In [None]:
import pandas as pd
from sklearn.model_selection import train_test_split, cross_val_score, KFold
from sklearn.metrics import mean_squared_error, r2_score
from sklearn.preprocessing import StandardScaler
from tqdm import tqdm
from xgboost import XGBRegressor
from sklearn.ensemble import RandomForestRegressor
import matplotlib.pyplot as plt
import numpy as np

# 데이터프레임 불러오기
df = pd.read_csv('merged_df_240802.csv')

# 제외할 컬럼 정의
columns_to_exclude = [
    'Unnamed: 0.1', 'Unnamed: 0', 'matchId', 'gameType',
    'championName_x', 'item0', 'item1', 'item2', 'item3', 'item4',
    'item5', 'item6', 'participantId_x', 'teamId', 'teamPosition',
    'perk1', 'perk1_var1', 'perk1_var2', 'perk1_var3', 'perk2', 'perk2_var1',
    'perk2_var2', 'perk2_var3', 'perk3', 'perk3_var1', 'perk3_var2',
    'perk3_var3', 'perk4', 'perk4_var1', 'perk4_var2', 'perk4_var3',
    'perk5', 'perk5_var1', 'perk5_var2', 'perk5_var3', 'perk6',
    'perk6_var1', 'perk6_var2', 'perk6_var3', 'season',
    'CcontrolWardTimeCoverageInRiverOrEnemyHalf', 'cluster', 'teamcolor',
]

# 지정된 컬럼을 제외한 새로운 데이터프레임 생성
df_filtered = df.drop(columns=columns_to_exclude)

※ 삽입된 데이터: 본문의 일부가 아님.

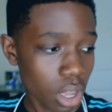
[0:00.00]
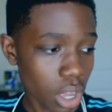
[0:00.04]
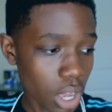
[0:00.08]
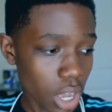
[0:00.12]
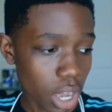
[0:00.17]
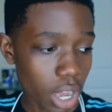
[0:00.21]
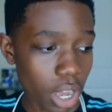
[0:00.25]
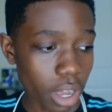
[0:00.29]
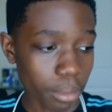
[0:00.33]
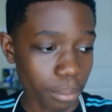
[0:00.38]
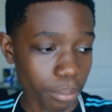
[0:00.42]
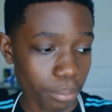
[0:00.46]

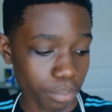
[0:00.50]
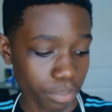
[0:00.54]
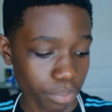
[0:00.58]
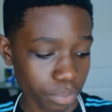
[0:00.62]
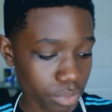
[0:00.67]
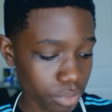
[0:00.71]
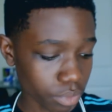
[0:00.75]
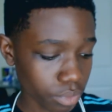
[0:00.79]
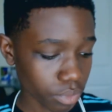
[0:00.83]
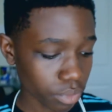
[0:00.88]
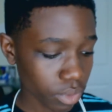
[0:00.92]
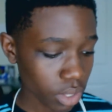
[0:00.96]

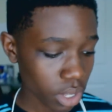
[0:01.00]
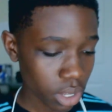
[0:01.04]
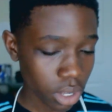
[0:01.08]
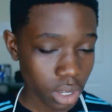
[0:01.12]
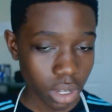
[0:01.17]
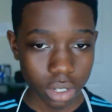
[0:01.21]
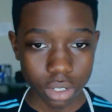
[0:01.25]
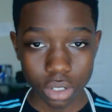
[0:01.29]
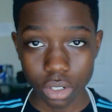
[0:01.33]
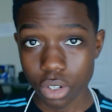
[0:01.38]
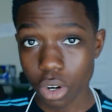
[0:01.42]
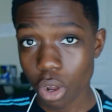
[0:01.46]

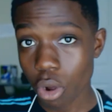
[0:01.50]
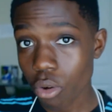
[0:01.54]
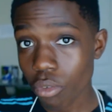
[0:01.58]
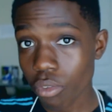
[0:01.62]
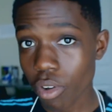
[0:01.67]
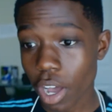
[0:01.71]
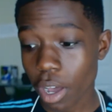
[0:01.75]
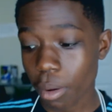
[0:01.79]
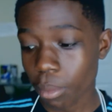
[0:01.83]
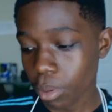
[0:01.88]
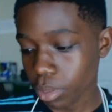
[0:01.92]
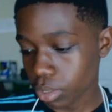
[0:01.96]
No
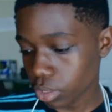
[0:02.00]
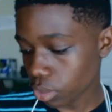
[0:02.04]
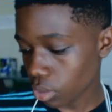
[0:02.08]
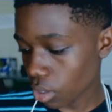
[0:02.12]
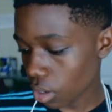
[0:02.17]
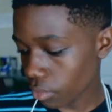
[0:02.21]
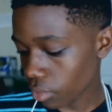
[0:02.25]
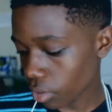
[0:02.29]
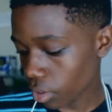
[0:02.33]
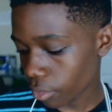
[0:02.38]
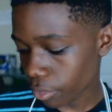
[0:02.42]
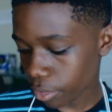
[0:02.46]
vibe
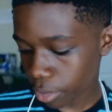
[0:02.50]
whatsoever.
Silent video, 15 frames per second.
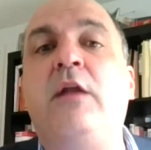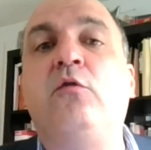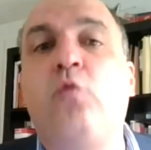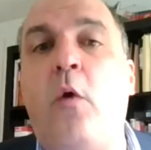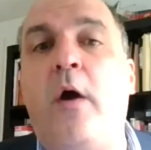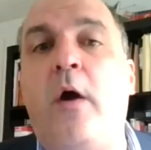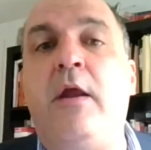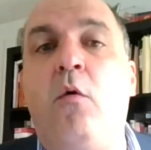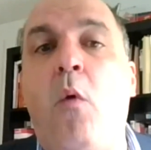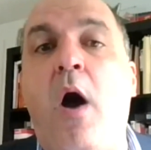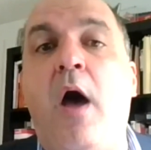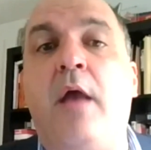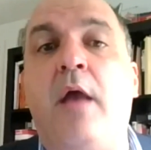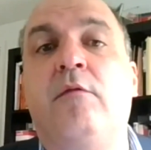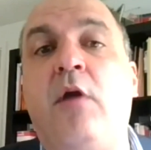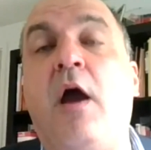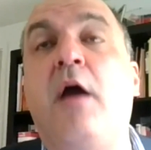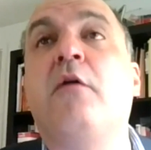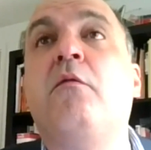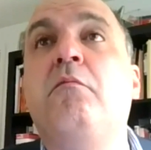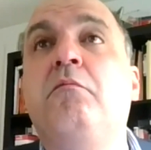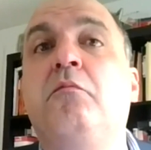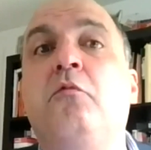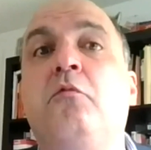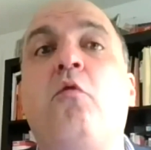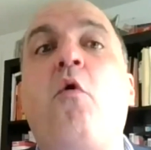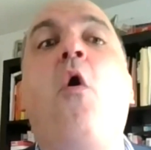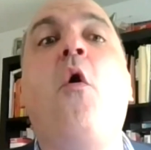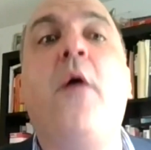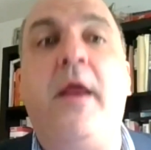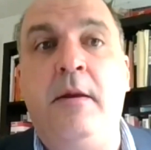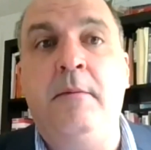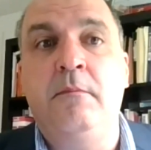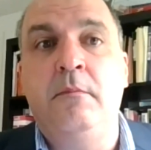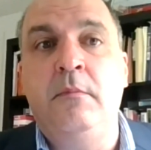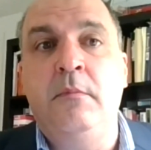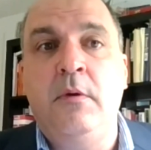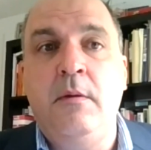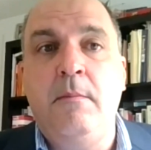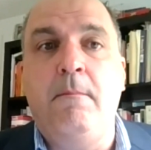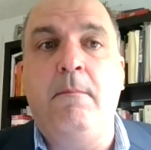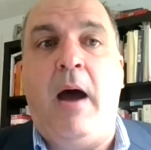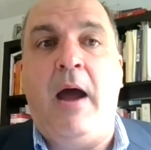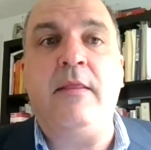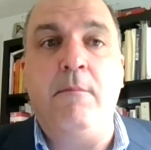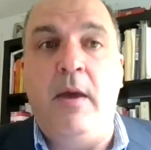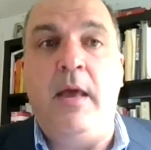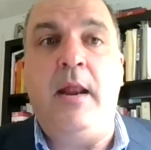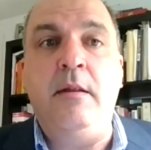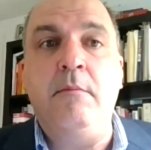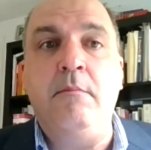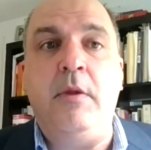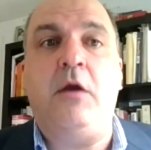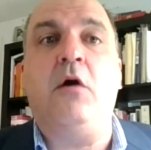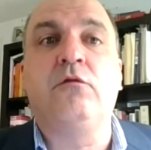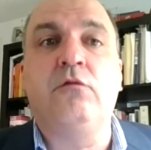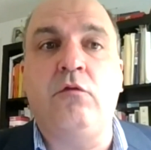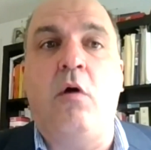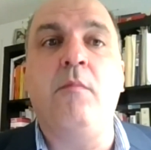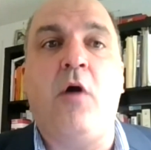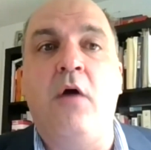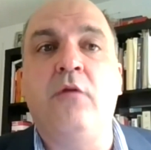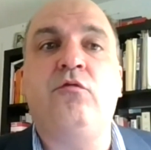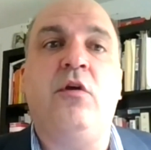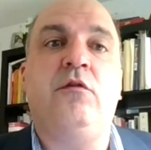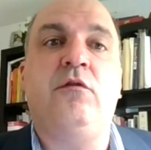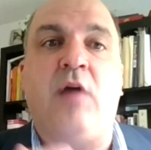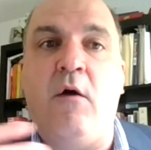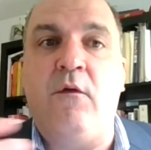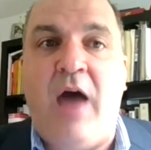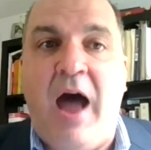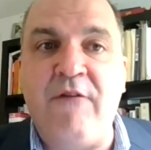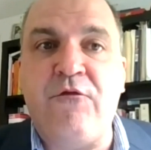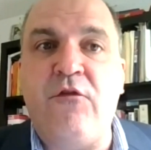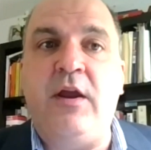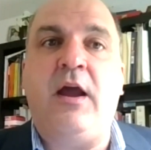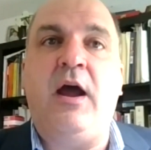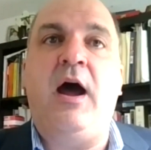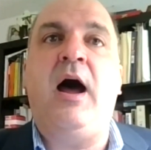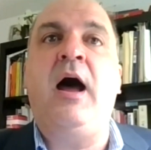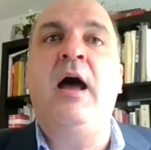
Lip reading: There are more than 21. They are growing by the minute because some countries, South Africa,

# 'damperdeath' 이후의 시계열 컬럼 식별
time_series_start_index = df_filtered.columns.get_loc('damperdeath') + 1
time_series_columns = df_filtered.columns[time_series_start_index:]

# 'position_'으로 시작하는 컬럼 제외
time_series_columns = [col for col in time_series_columns if not col.startswith('position_')]

# 10분 이하의 컬럼만 추출
time_series_columns_10min = [col for col in time_series_columns if int(col.split('_')[-1]) <= 10]

# 최종 데이터프레임 생성
final_columns = df_filtered.columns[:time_series_start_index].tolist() + time_series_columns_10min
df_final = df_filtered[final_columns]

# 타겟 변수와 특징 변수 정의
target = 'win_x'  # 'win_x'가 타겟 변수라고 가정
features = [col for col in df_final.columns if col != target]

# 데이터 분할
X_train, X_test, y_train, y_test = train_test_split(df_final[features], df_final[target], test_size=0.2,
                                                    random_state=42)
# StandardScaler 적용
scaler = StandardScaler()
X_train = scaler.fit_transform(X_train)
X_test = scaler.transform(X_test)
# 모델 초기화
xgb_model = XGBRegressor(objective='reg:squarederror', n_estimators=200, max_depth=5, learning_rate=0.1, random_state=42)
rf_model = RandomForestRegressor(n_estimators=200, max_depth=5, random_state=42)

# 교차 검증 설정
kf = KFold(n_splits=5, shuffle=True, random_state=42)
xgb_train_errors = []
xgb_val_errors = []
rf_train_errors = []
rf_val_errors = []

print("XGBoost 모델 교차 검증 중...")
for train_index, val_index in kf.split(X_train):
    X_train_fold, X_val_fold = X_train[train_index], X_train[val_index]
    y_train_fold, y_val_fold = y_train.iloc[train_index], y_train.iloc[val_index]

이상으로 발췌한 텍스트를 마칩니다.